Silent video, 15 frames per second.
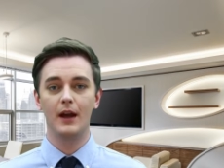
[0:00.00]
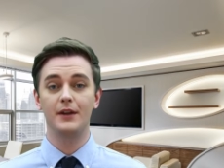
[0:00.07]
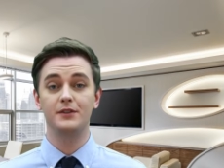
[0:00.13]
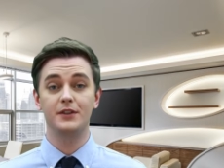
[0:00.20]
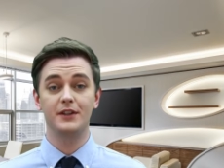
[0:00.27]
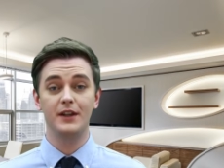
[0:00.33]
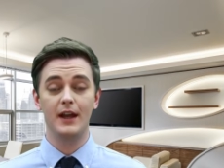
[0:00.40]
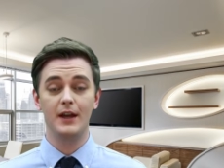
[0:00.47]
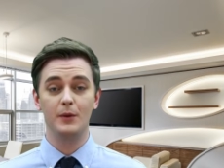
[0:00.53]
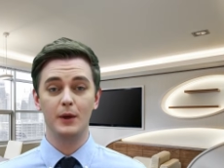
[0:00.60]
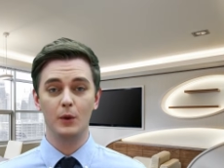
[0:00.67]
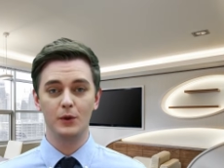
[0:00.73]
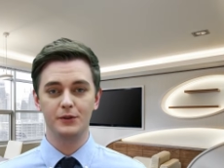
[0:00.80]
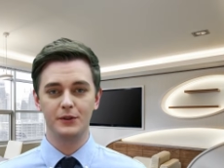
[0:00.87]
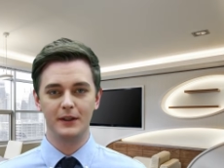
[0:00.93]
And today
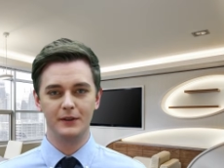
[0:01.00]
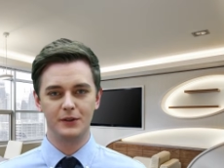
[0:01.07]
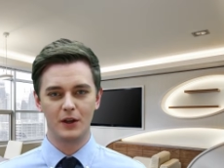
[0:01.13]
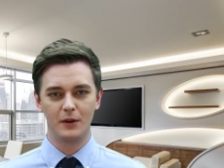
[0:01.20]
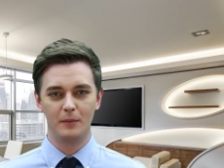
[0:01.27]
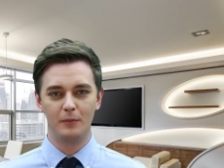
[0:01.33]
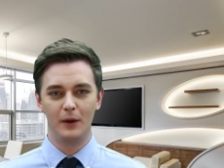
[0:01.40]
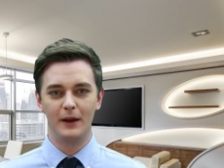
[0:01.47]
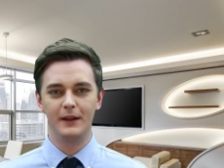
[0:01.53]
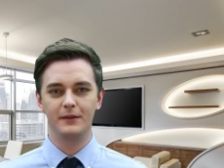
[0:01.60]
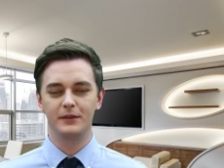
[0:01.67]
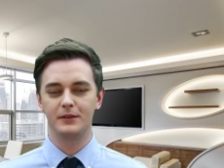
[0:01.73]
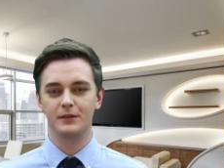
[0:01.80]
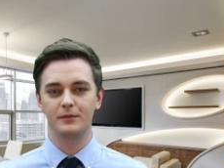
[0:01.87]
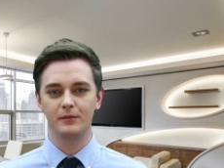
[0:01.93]
we will see some
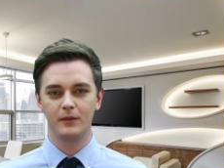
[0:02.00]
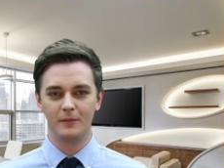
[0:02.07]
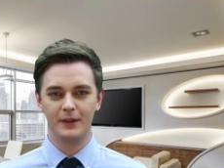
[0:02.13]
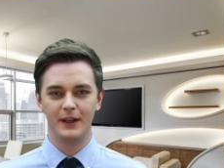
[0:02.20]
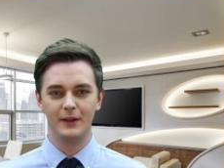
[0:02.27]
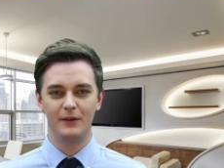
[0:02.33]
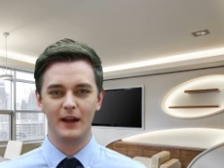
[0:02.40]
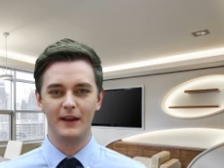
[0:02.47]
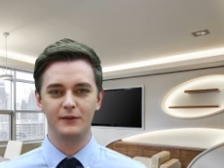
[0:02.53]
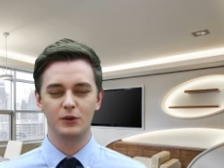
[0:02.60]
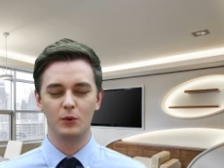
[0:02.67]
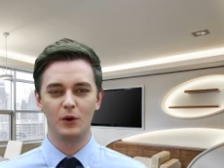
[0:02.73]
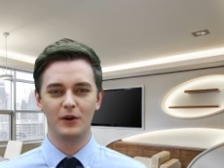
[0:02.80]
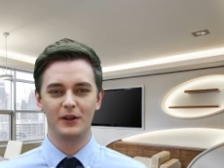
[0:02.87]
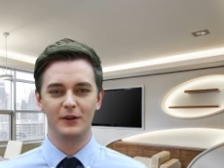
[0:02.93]
points. You have
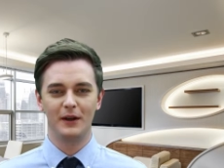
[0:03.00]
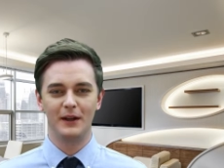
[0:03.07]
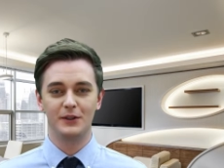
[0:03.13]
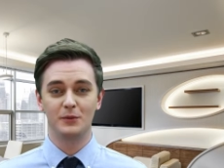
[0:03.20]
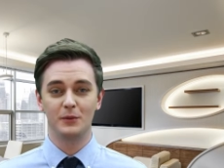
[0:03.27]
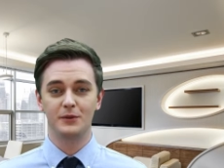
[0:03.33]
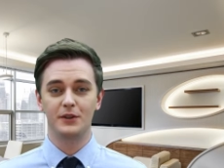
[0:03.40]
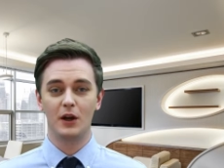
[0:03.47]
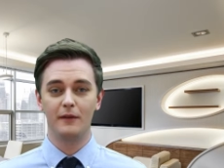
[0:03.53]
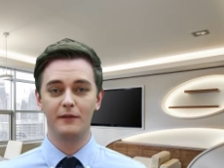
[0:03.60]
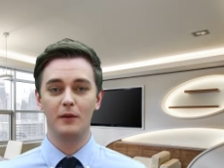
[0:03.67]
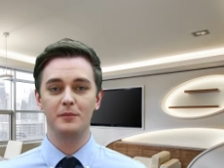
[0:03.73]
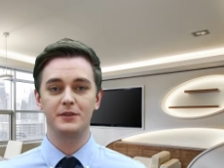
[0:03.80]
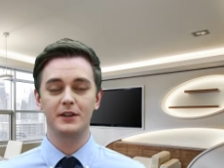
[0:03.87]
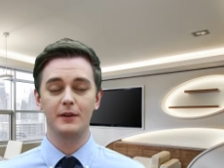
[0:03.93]
to organize yourself
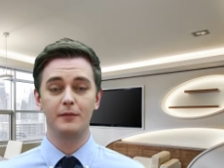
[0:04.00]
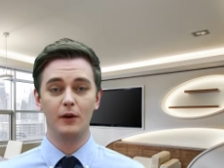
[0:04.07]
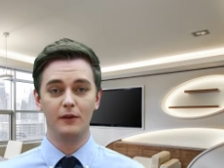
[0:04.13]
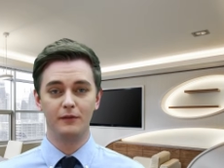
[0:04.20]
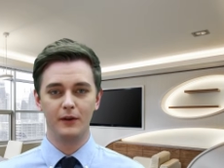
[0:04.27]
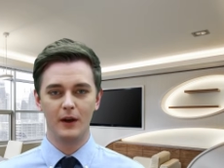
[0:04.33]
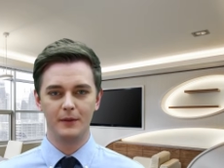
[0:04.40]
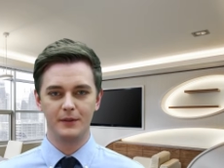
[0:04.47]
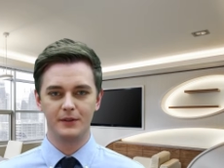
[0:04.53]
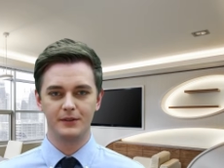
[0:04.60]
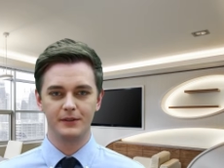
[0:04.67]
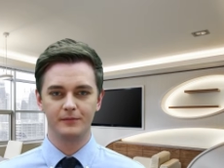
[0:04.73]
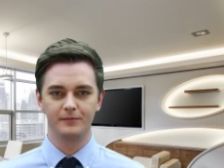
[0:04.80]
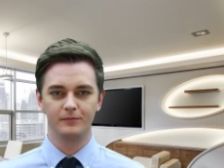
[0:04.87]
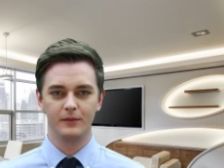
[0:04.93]
on several
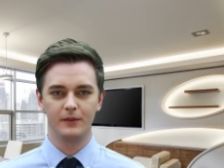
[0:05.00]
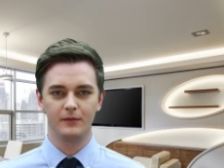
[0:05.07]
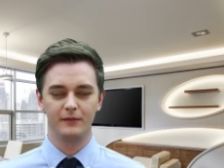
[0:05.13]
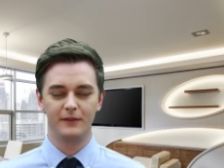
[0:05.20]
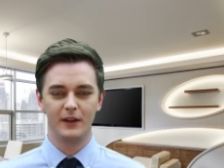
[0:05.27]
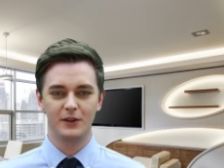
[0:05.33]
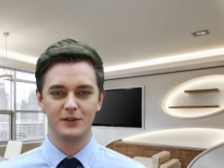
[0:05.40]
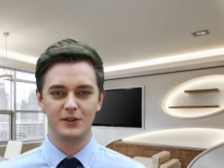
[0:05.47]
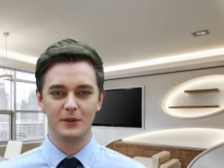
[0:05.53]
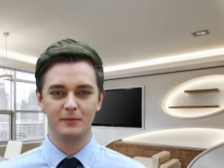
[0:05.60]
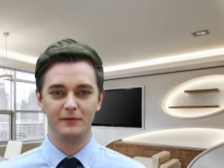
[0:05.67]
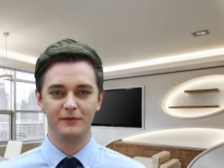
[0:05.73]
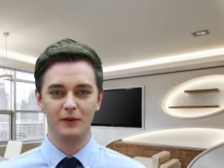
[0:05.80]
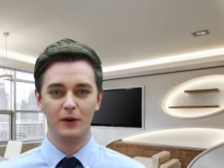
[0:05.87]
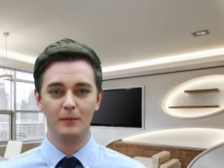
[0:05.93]
fronts. First
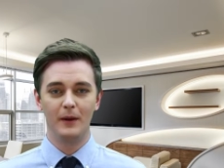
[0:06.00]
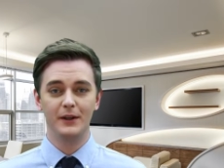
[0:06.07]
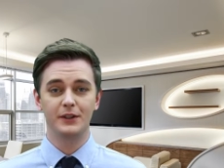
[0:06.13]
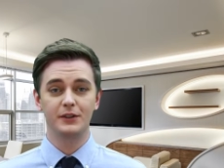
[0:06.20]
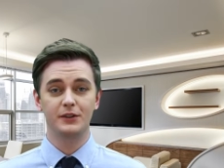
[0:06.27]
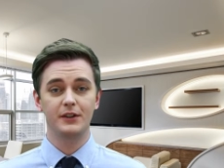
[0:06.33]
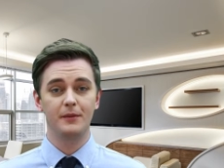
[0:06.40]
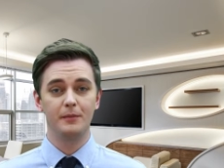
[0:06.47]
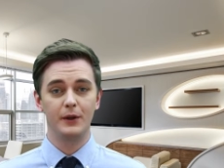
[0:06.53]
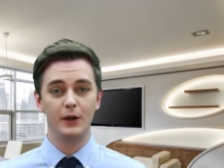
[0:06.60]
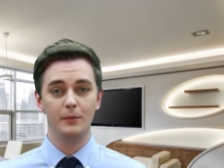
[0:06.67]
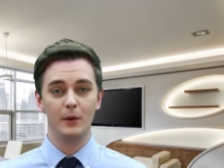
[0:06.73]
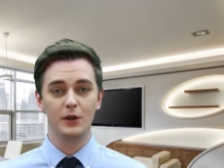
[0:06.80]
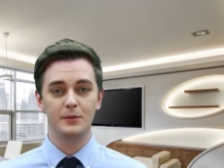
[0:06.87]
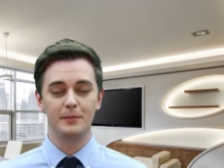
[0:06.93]
and foremost,
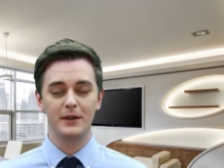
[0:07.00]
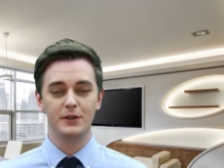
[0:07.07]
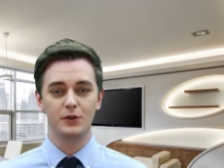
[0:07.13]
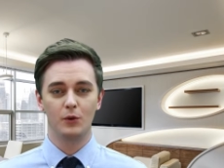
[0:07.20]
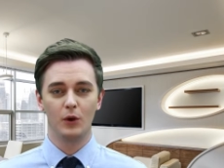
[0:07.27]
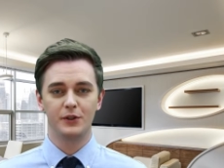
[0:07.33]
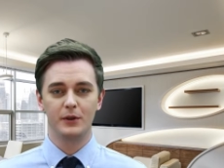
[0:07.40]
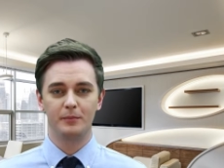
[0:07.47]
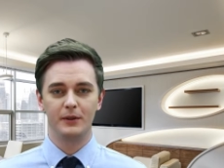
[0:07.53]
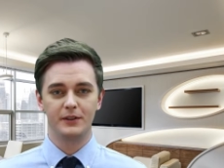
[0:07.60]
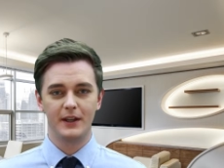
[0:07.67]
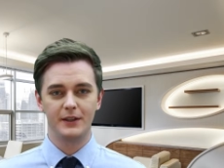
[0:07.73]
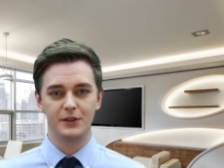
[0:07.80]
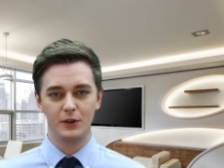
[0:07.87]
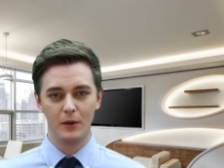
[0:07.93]
you must be sure to
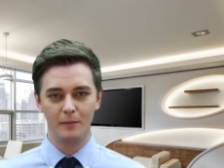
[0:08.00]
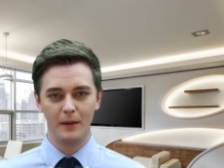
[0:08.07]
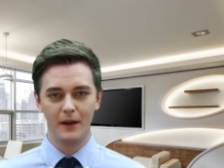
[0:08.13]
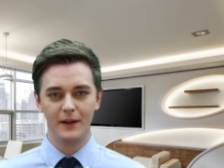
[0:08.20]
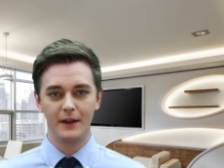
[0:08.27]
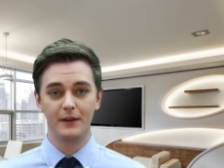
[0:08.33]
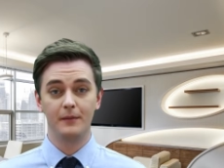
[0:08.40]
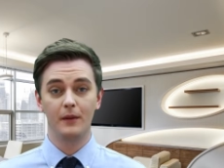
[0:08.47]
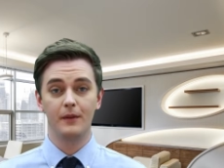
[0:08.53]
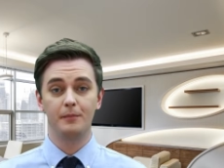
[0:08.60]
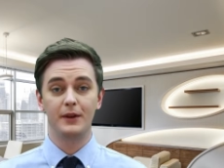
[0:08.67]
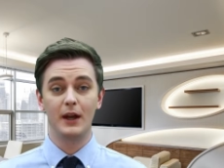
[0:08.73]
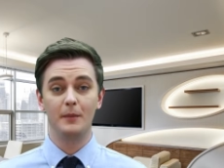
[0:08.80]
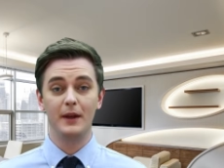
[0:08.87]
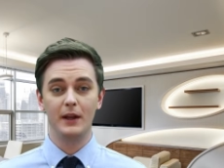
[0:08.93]
protect your money.
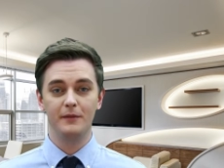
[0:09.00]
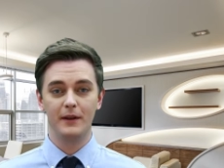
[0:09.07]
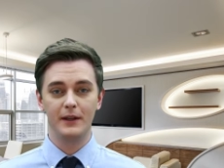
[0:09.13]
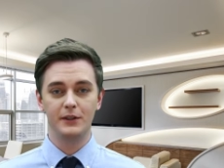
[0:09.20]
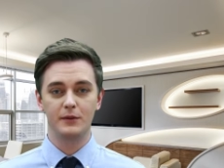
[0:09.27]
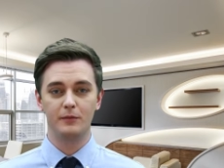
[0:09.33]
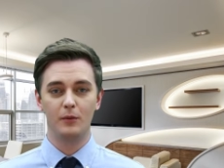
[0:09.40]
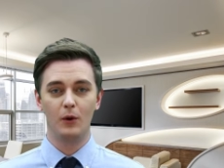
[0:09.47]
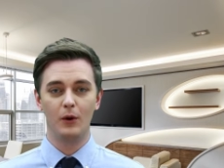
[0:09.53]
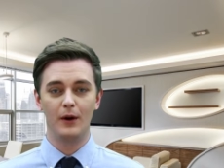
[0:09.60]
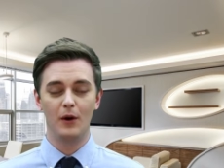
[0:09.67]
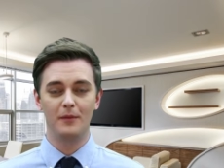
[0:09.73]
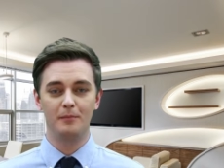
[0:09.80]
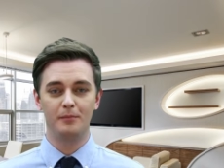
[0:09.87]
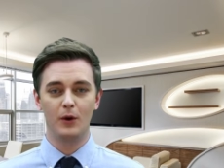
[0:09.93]
In the event of
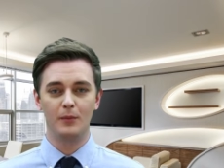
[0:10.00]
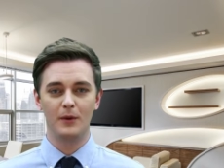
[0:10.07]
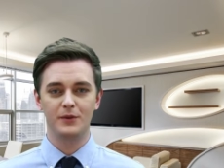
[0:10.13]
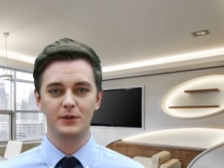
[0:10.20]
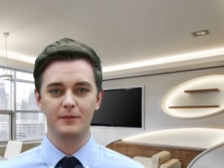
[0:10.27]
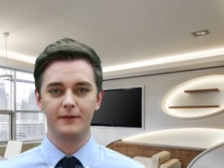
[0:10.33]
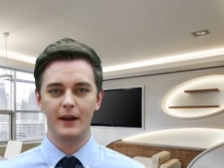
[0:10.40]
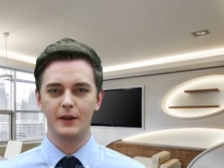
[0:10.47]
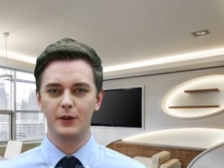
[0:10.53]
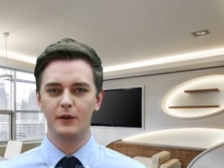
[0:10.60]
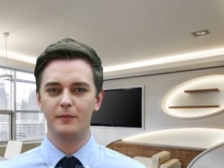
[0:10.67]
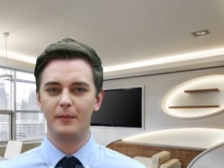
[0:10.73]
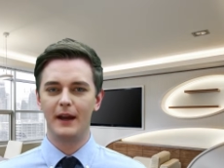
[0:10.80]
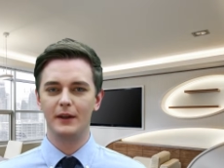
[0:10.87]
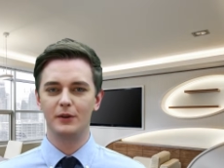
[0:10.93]
war, the loss of
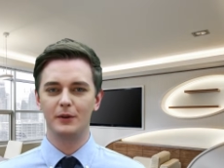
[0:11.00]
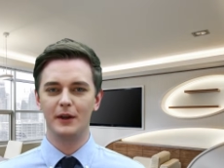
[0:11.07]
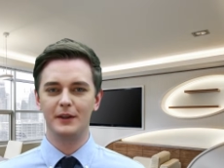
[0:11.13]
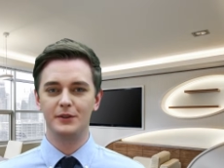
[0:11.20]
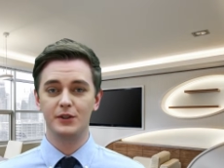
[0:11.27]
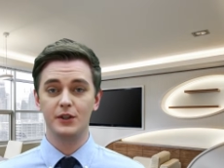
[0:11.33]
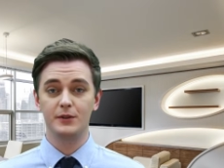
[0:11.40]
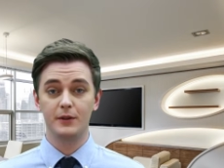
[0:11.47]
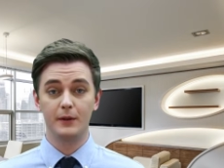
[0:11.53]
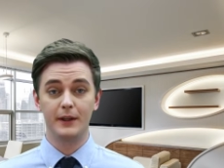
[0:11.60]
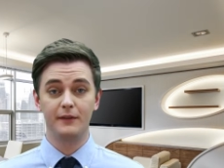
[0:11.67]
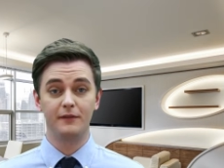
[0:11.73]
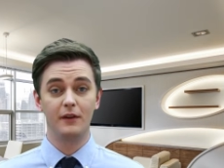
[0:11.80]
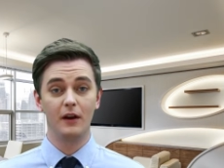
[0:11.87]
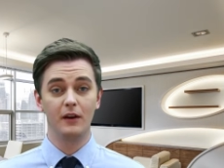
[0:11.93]
value of banknotes is
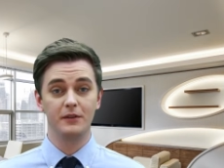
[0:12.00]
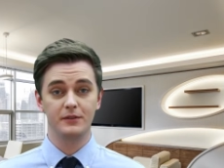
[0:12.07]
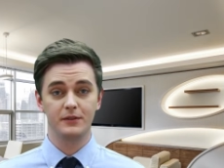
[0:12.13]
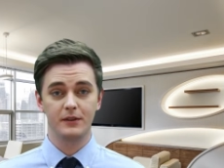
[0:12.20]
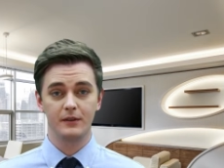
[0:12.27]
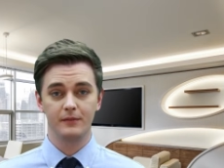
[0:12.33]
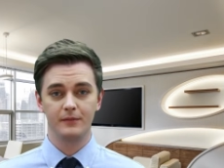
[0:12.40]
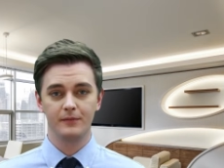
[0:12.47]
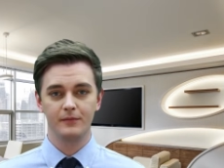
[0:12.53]
very fast.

:::

**Your instructions:**
Omit the pictures, then set down all the remaining data exactly as given.

**Response for this exercise:**
Silent video, 15 frames per second.
[0:00.00]
[0:00.07]
[0:00.13]
[0:00.20]
[0:00.27]
[0:00.33]
[0:00.40]
[0:00.47]
[0:00.53]
[0:00.60]
[0:00.67]
[0:00.73]
[0:00.80]
[0:00.87]
[0:00.93]
And today
[0:01.00]
[0:01.07]
[0:01.13]
[0:01.20]
[0:01.27]
[0:01.33]
[0:01.40]
[0:01.47]
[0:01.53]
[0:01.60]
[0:01.67]
[0:01.73]
[0:01.80]
[0:01.87]
[0:01.93]
we will see some
[0:02.00]
[0:02.07]
[0:02.13]
[0:02.20]
[0:02.27]
[0:02.33]
[0:02.40]
[0:02.47]
[0:02.53]
[0:02.60]
[0:02.67]
[0:02.73]
[0:02.80]
[0:02.87]
[0:02.93]
points. You have
[0:03.00]
[0:03.07]
[0:03.13]
[0:03.20]
[0:03.27]
[0:03.33]
[0:03.40]
[0:03.47]
[0:03.53]
[0:03.60]
[0:03.67]
[0:03.73]
[0:03.80]
[0:03.87]
[0:03.93]
to organize yourself
[0:04.00]
[0:04.07]
[0:04.13]
[0:04.20]
[0:04.27]
[0:04.33]
[0:04.40]
[0:04.47]
[0:04.53]
[0:04.60]
[0:04.67]
[0:04.73]
[0:04.80]
[0:04.87]
[0:04.93]
on several
[0:05.00]
[0:05.07]
[0:05.13]
[0:05.20]
[0:05.27]
[0:05.33]
[0:05.40]
[0:05.47]
[0:05.53]
[0:05.60]
[0:05.67]
[0:05.73]
[0:05.80]
[0:05.87]
[0:05.93]
fronts. First
[0:06.00]
[0:06.07]
[0:06.13]
[0:06.20]
[0:06.27]
[0:06.33]
[0:06.40]
[0:06.47]
[0:06.53]
[0:06.60]
[0:06.67]
[0:06.73]
[0:06.80]
[0:06.87]
[0:06.93]
and foremost,
[0:07.00]
[0:07.07]
[0:07.13]
[0:07.20]
[0:07.27]
[0:07.33]
[0:07.40]
[0:07.47]
[0:07.53]
[0:07.60]
[0:07.67]
[0:07.73]
[0:07.80]
[0:07.87]
[0:07.93]
you must be sure to
[0:08.00]
[0:08.07]
[0:08.13]
[0:08.20]
[0:08.27]
[0:08.33]
[0:08.40]
[0:08.47]
[0:08.53]
[0:08.60]
[0:08.67]
[0:08.73]
[0:08.80]
[0:08.87]
[0:08.93]
protect your money.
[0:09.00]
[0:09.07]
[0:09.13]
[0:09.20]
[0:09.27]
[0:09.33]
[0:09.40]
[0:09.47]
[0:09.53]
[0:09.60]
[0:09.67]
[0:09.73]
[0:09.80]
[0:09.87]
[0:09.93]
In the event of
[0:10.00]
[0:10.07]
[0:10.13]
[0:10.20]
[0:10.27]
[0:10.33]
[0:10.40]
[0:10.47]
[0:10.53]
[0:10.60]
[0:10.67]
[0:10.73]
[0:10.80]
[0:10.87]
[0:10.93]
war, the loss of
[0:11.00]
[0:11.07]
[0:11.13]
[0:11.20]
[0:11.27]
[0:11.33]
[0:11.40]
[0:11.47]
[0:11.53]
[0:11.60]
[0:11.67]
[0:11.73]
[0:11.80]
[0:11.87]
[0:11.93]
value of banknotes is
[0:12.00]
[0:12.07]
[0:12.13]
[0:12.20]
[0:12.27]
[0:12.33]
[0:12.40]
[0:12.47]
[0:12.53]
very fast.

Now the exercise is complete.